### Task details
Find the line that contains "[3:13.76-3:14.76]". Restate it and each following line exactly, through the end of the records.

### Input data

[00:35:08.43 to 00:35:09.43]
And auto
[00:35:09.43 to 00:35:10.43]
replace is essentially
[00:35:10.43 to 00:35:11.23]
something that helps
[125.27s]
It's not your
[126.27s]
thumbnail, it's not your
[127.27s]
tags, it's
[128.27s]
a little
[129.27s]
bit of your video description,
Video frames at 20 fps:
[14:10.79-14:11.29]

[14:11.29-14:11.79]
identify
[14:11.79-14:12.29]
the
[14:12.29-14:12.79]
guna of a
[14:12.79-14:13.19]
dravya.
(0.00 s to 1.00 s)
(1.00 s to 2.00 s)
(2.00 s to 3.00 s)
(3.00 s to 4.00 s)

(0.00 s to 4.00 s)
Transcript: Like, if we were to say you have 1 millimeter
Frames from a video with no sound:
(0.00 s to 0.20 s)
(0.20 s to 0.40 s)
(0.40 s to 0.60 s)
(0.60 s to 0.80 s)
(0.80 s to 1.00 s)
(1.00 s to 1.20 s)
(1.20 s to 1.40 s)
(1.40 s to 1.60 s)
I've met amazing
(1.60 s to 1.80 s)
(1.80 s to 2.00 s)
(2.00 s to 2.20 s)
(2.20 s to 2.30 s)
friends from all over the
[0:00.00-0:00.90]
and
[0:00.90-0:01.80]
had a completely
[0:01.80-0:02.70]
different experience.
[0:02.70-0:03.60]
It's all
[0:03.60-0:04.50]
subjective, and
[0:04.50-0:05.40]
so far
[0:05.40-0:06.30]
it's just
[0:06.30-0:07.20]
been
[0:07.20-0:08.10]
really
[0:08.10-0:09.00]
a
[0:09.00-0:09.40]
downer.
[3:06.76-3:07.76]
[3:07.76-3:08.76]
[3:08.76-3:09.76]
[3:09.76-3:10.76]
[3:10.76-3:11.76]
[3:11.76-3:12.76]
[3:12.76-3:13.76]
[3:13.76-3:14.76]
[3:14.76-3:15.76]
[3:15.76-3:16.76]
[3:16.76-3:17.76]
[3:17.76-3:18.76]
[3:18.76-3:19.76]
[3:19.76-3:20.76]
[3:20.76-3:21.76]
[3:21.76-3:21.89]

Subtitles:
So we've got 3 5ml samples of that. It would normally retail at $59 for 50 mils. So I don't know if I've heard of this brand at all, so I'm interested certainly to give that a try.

### Output below
[3:13.76-3:14.76]
[3:14.76-3:15.76]
[3:15.76-3:16.76]
[3:16.76-3:17.76]
[3:17.76-3:18.76]
[3:18.76-3:19.76]
[3:19.76-3:20.76]
[3:20.76-3:21.76]
[3:21.76-3:21.89]

Subtitles:
So we've got 3 5ml samples of that. It would normally retail at $59 for 50 mils. So I don't know if I've heard of this brand at all, so I'm interested certainly to give that a try.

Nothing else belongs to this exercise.